Network traffic between the individual nodes of a Couchbase-Server cluster can be encrypted, in order to optimize cluster-internal security.
Couchbase Server supports node-to-node encryption, whereby network traffic between the individual nodes of a cluster is encrypted, in order to optimize cluster-internal security.
Node-to-node encryption is supported for all Couchbase services.
Node-to-node encryption can be established on the following levels:
Control. Cluster-management information passed between nodes by the Cluster Manager and related low-level processes is encrypted. However, the data that is passed between nodes by Couchbase Services continues to be passed in the clear. When node-to-node encryption is first enabled, this is the default.
All. Both cluster-management information and data is passed in encrypted form. Node-to-node encryption can be supported by means of either the Couchbase-provided certificates with which nodes are protected by default; or certificates installed by the administrator.
Strict. This means All with only encrypted communication permitted between nodes and between the cluster and external clients. Note, however, that after Strict has been specified, communication that occurs entirely on a single node using the loopback interface (whereby the machine is identified as either
127.0.0.1) is still permitted in non-encrypted form.
Applying Strict as the
clusterEncryptionLevelhas a number of significant consequences, which should be fully understood before proceeding. See Enforcing TLS.
For practical steps towards set-up, see Manage Node-to-Node Encryption.
Node-to-node encryption is disabled by default. Note that auto-failover must be switched off both for a change to be made to the cluster’s address-family, and for encryption to be enabled or disabled: auto-failover can be switched back on after the necessary changes have been made. (This requirement prevents nodes that are undergoing changes from being determined unresponsive during the process, and unnecessarily failed over.)
Note also that all Eventing functions must be paused before node-to-node encryption for the cluster is enabled, disabled, or is established at a new level: this prevents loss of mutations. All paused Eventing functions should then be resumed, once changes to node-to-node encryption are complete. For information, see eventing-function-setup.
Node-to-node encryption is managed by means of the Couchbase CLI. The typical sequence of commands and other activities is summarized below.
Change address family. Both IPV4 and IPV6 addresses are supported: one or the other must be selected. The selected setting is applied to every node in the cluster. The address family is changed by means of the ip-family CLI command.
Pause all Eventing functions.
Enable cluster encryption. Cluster encryption must be specifically enabled: by default, it is disabled. To enable or disable cluster encryption, or to determine the current setting, use the node-to-node-encryption CLI command.

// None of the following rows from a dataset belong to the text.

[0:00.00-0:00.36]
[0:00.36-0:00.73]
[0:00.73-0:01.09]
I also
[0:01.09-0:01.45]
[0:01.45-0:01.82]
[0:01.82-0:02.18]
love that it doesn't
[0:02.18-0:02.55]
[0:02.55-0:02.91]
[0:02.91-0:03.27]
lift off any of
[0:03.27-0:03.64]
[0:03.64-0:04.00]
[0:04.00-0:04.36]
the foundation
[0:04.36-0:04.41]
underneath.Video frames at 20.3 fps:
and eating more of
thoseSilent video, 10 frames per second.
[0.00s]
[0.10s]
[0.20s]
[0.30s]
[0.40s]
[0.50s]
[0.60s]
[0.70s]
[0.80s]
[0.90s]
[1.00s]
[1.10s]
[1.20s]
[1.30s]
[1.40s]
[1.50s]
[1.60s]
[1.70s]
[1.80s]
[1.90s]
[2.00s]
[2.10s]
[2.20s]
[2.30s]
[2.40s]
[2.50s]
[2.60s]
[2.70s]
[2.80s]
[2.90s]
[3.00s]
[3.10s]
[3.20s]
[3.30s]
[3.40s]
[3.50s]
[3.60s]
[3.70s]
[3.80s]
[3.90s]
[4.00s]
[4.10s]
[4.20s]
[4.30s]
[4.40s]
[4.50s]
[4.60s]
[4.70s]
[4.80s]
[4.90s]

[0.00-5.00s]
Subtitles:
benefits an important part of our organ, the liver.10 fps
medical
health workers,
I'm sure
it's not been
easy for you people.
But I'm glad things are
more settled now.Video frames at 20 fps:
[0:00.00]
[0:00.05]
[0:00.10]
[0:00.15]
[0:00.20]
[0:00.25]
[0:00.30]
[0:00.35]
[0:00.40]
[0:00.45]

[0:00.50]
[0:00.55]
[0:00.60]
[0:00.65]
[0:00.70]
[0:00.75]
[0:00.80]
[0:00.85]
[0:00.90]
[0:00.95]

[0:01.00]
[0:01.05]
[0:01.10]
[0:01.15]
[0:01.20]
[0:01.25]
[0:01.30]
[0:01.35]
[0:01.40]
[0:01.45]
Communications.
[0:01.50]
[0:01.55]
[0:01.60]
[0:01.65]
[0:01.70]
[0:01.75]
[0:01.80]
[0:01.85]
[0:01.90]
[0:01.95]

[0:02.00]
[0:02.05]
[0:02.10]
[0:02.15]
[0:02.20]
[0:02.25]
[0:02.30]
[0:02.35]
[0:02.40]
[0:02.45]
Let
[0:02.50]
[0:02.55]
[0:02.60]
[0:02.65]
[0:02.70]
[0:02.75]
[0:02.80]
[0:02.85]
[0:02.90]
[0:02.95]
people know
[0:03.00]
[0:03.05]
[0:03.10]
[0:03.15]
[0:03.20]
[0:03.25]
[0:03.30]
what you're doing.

Establish cluster encryption-level. This determines whether only cluster-management information or both cluster-management information and data will be passed in encrypted form: these are respectively the control and all encryption levels. Use the setting-security CLI command to specify or to get the current setting.
Resume all previously paused Eventing functions.
If required, re-enable auto-failover.
For a more detailed account of this sequence, see Manage Node-to-Node Encryption.
Prior to Couchbase Server Version 7.1, node-to-node encryption, which is managed by means of the Couchbase CLI, needed to be disabled before management of either root or intermediate certificates could be performed. This restriction is lifted in version 7.1: therefore, root and intermediate certificates can now be managed while node-to-node encryption is enabled.